▶ **Exercise objective**
Return the listing that follows exactly, with no pictures included.

▶ **Entries supplied**
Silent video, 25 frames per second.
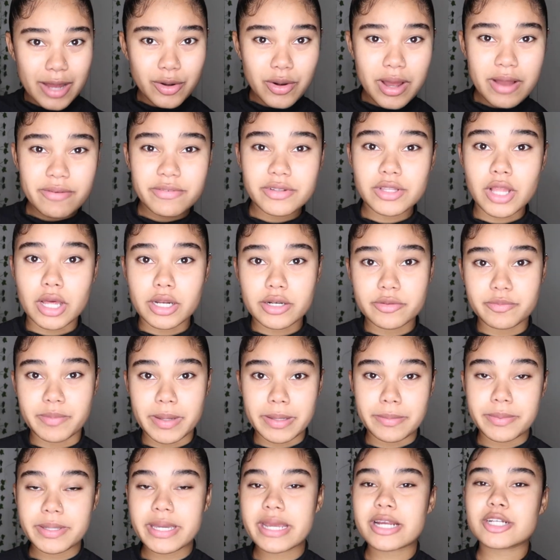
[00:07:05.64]
don't have a lot of
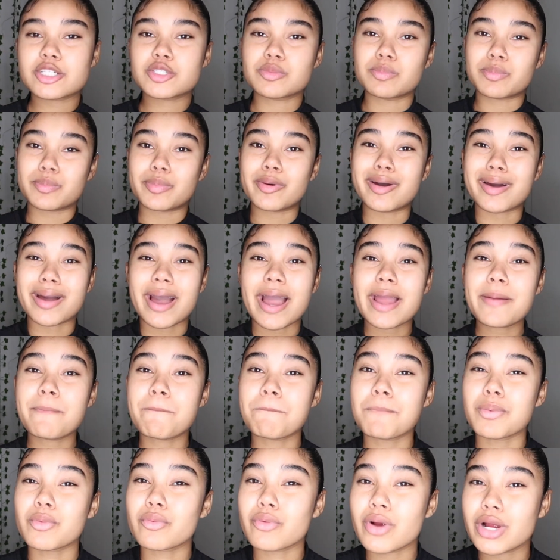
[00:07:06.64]
baby hairs, but I
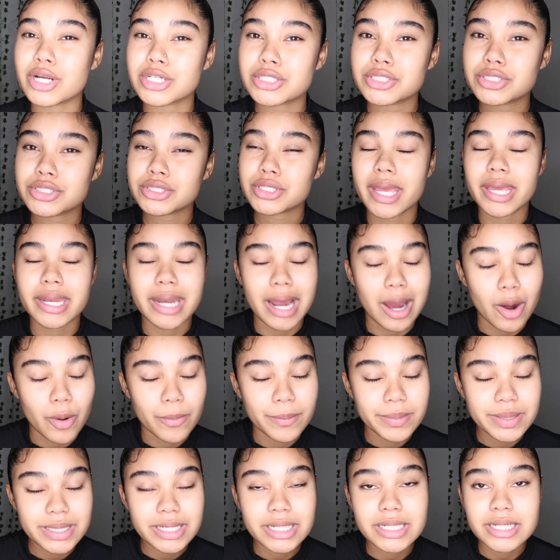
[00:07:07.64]
brush it out
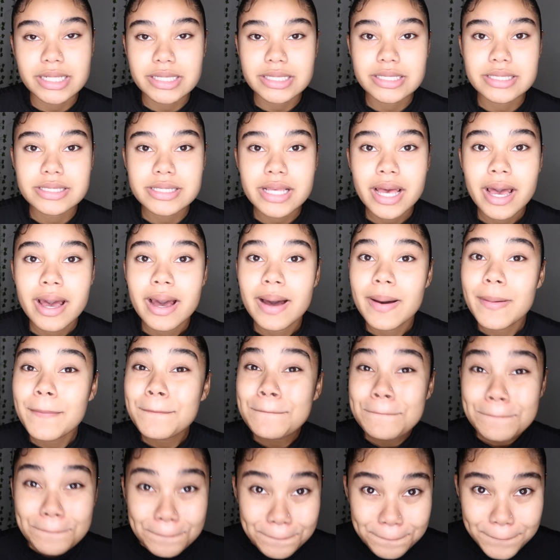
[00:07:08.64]
because
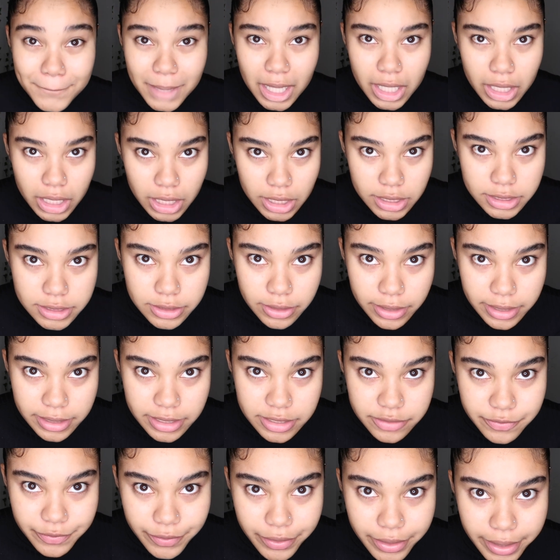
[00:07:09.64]
look at
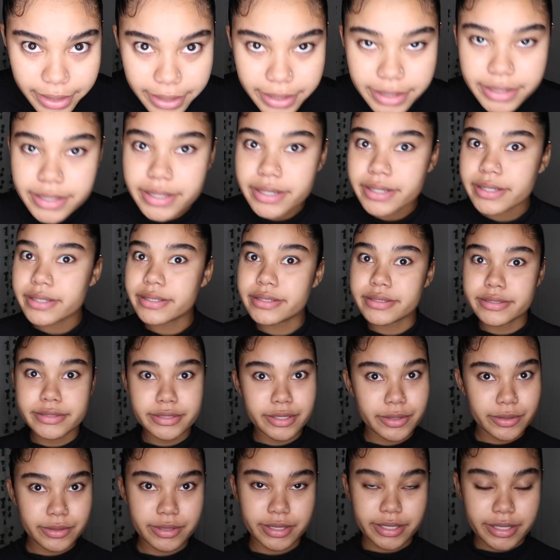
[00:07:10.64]
this forehead.
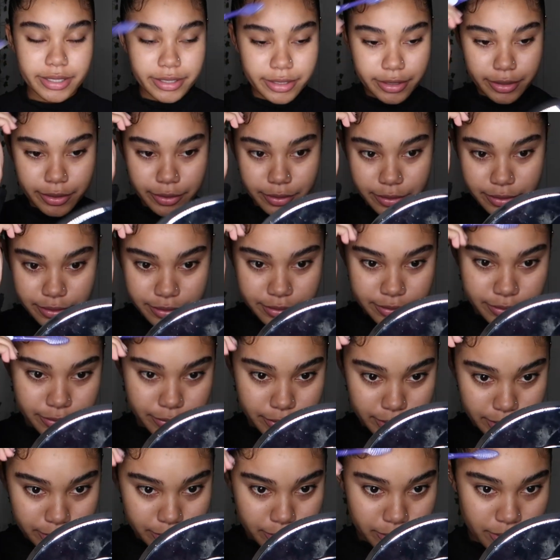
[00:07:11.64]
No thank you.
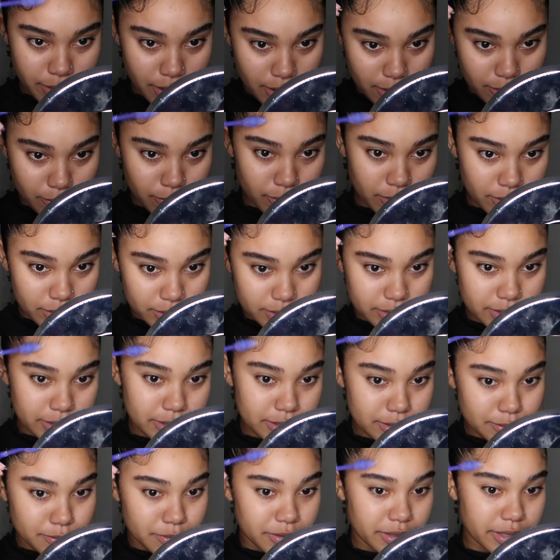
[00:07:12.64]
We do not want
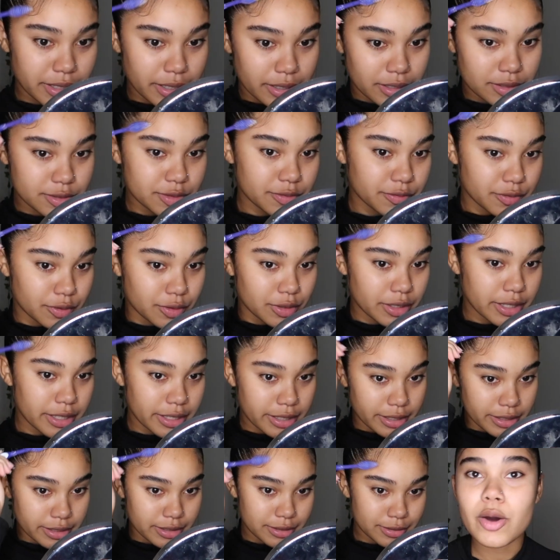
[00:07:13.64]
this big ass
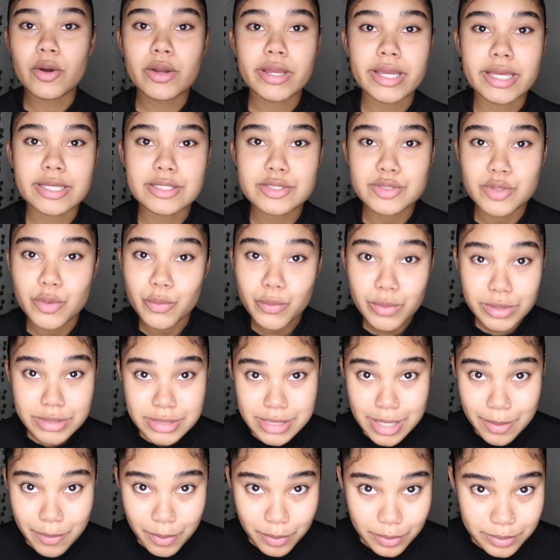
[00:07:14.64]
forehead. Okay, so once
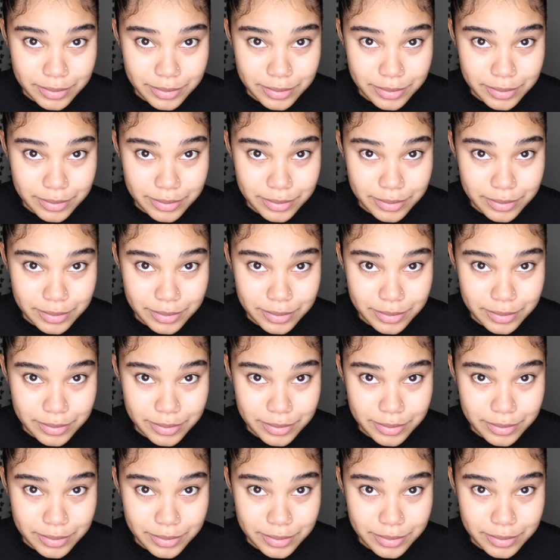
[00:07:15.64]
I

▶ **Solution below**
Silent video, 25 frames per second.
[00:07:05.64]
don't have a lot of
[00:07:06.64]
baby hairs, but I
[00:07:07.64]
brush it out
[00:07:08.64]
because
[00:07:09.64]
look at
[00:07:10.64]
this forehead.
[00:07:11.64]
No thank you.
[00:07:12.64]
We do not want
[00:07:13.64]
this big ass
[00:07:14.64]
forehead. Okay, so once
[00:07:15.64]
I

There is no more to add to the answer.